= Technology–organization–environment framework =

Model of business organization

The technology-organization-environment framework, also known as the TOE framework, is a theoretical framework that explains technology adoption in organizations and describes how the process of adopting and implementing technological innovations are influenced by the technological context, organizational context, and environmental context. Louis G. Tornatzky and Mitchell Fleischer published the model in 1990.

Numerous application examples of the TOE framework have been summarized by Olivera and Martins (2011).

As Awa, Ojiabo & Orokor (2017) reiterated, the TOE framework is for organizational level analysis. The framework focuses on higher level attributes (i.e. the technological, organizational, and environmental contexts) instead of detailed behaviors of individuals in the organization. To understand technology adoption at individual level, behavioral models such as the theory of reasoned action, the theory of planned behavior, and the technology acceptance model should be applied. While this classification of organization level theory and individual level theory is generally accepted, it also leads to the difficulty of how to investigate the higher level attributes. Information can only be obtained from individuals in the target organization and hence inevitably biased by individuals' viewpoints. Li (2020) has demonstrated a rough equivalence of behavioral models and TOE framework when individual perception has been taken into account.

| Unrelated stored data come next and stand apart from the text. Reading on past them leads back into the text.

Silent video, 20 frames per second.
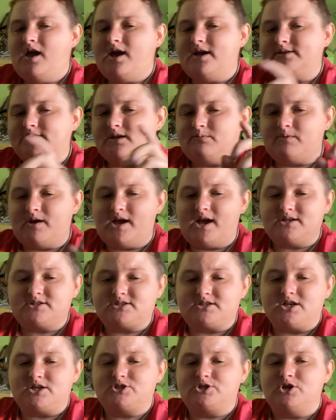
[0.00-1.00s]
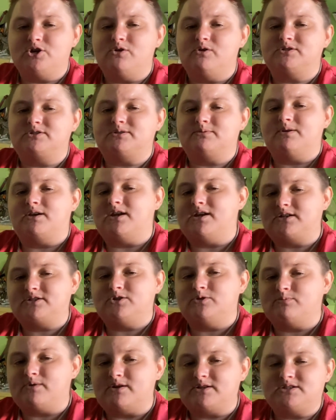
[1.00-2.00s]
And then my SE2 is going to be connected
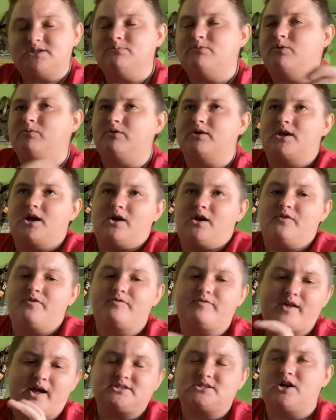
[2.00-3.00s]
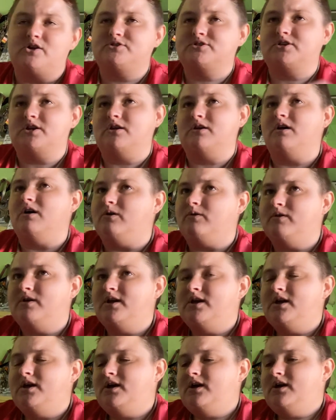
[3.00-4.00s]
to my T-Mobile account. That's how it's going to go.
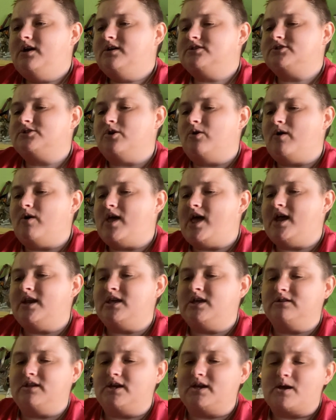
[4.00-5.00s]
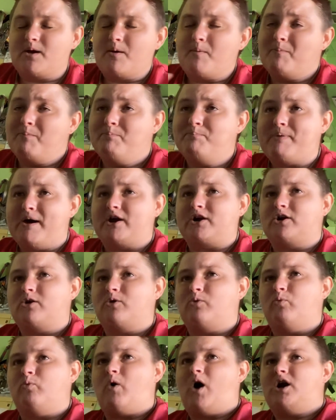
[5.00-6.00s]
So any better
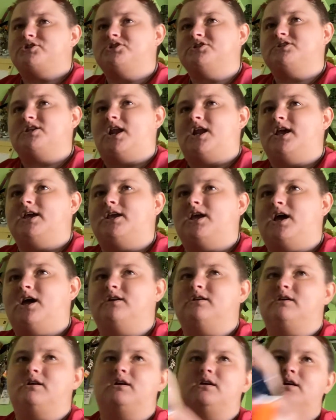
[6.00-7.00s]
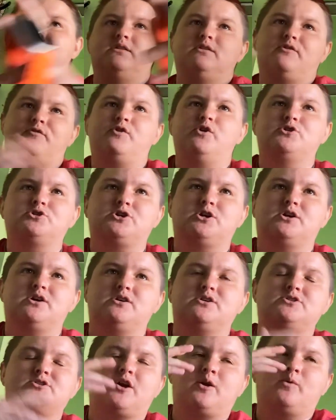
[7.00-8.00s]
watches that I get in the future,
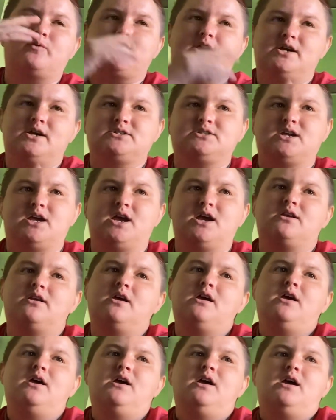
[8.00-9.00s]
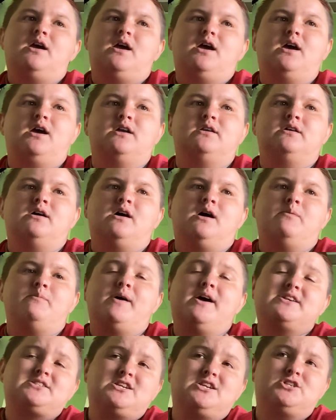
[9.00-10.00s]
starting with S8 and
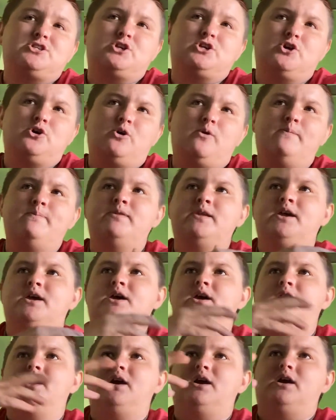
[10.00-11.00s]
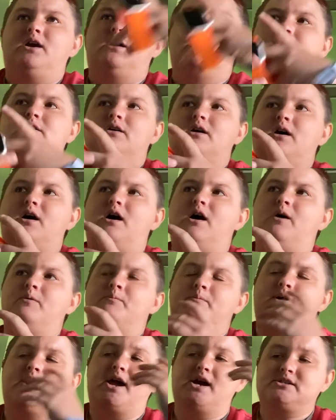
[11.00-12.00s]
SE2,
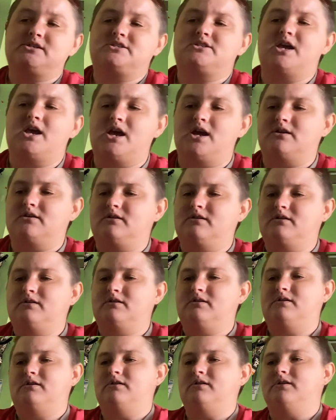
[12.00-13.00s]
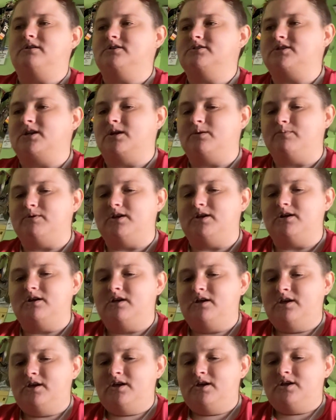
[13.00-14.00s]
my S8 is going to be,
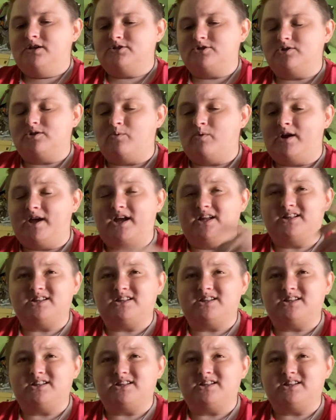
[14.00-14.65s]
so then when I get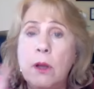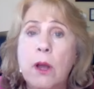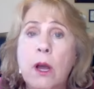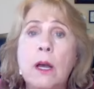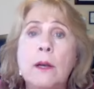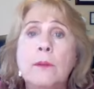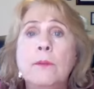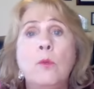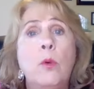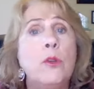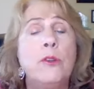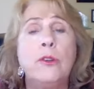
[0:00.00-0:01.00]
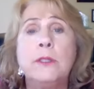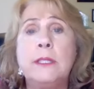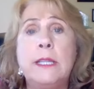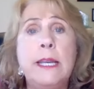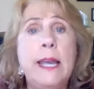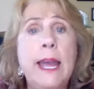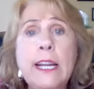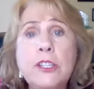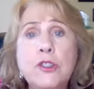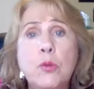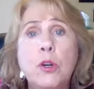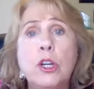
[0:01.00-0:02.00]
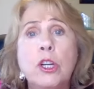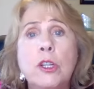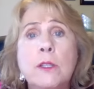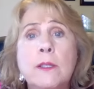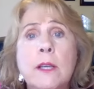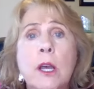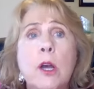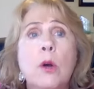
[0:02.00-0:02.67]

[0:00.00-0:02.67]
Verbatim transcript: uh, whether they're T H words,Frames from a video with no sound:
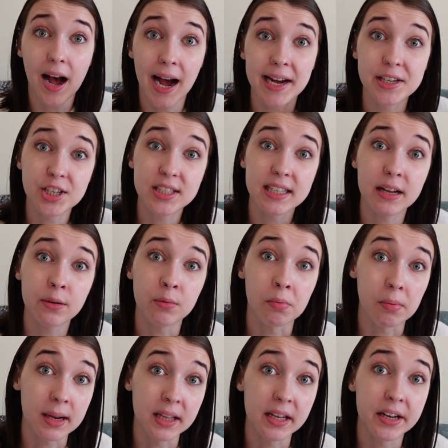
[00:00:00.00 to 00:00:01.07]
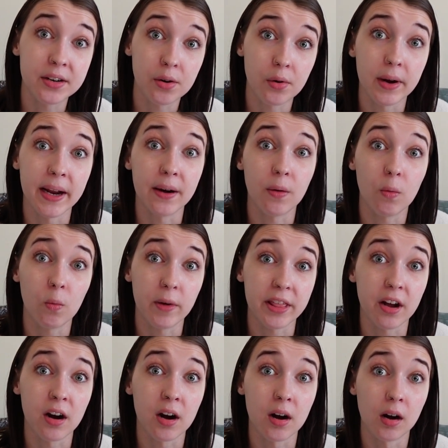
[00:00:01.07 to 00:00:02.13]
I just get really annoyed with
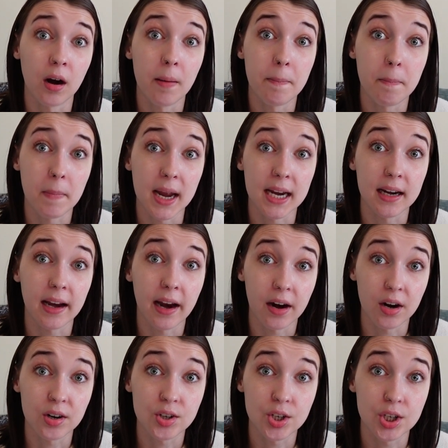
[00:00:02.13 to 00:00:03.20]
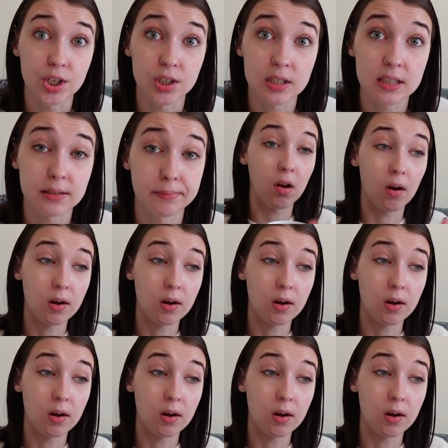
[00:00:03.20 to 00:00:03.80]
her main characters.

Despite the TOE framework having been widely used, it has undergone limited theoretical development since its introduction. According to Zhu and Kraemer (2005), the reason for the lack of development is that the TOE framework is "too generic" and offers a high degree of freedom to vary factors and measures so there is little need to change the theory itself. Another important reason, according to Baker (2012), is the theory aligns "too well" with other technology adoption theories and does not offer competitive explanations. Thus, there is very limited tension to modify the framework.